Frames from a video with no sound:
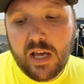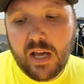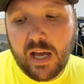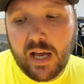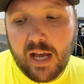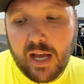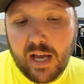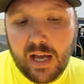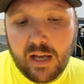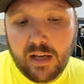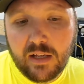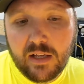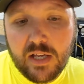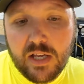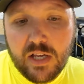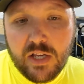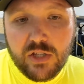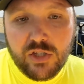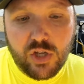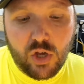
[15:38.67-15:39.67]

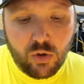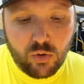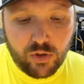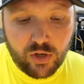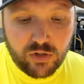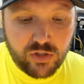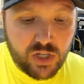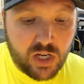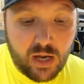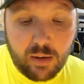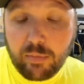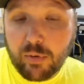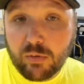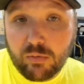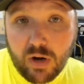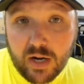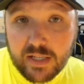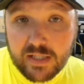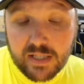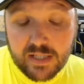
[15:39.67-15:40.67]
So there's a couple
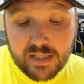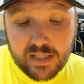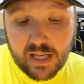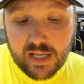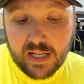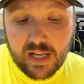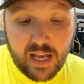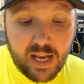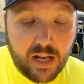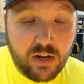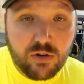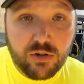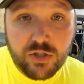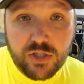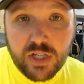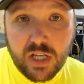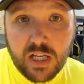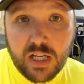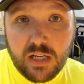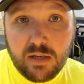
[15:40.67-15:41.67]
races at
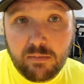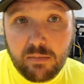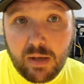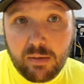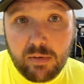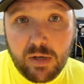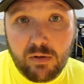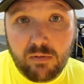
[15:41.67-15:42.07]
Anderson and maybe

-- -- --

Transcribe the listing above in full. Pictures are not part of the copy.

● Reply
Frames from a video with no sound:
[15:38.67-15:39.67]

[15:39.67-15:40.67]
So there's a couple
[15:40.67-15:41.67]
races at
[15:41.67-15:42.07]
Anderson and maybe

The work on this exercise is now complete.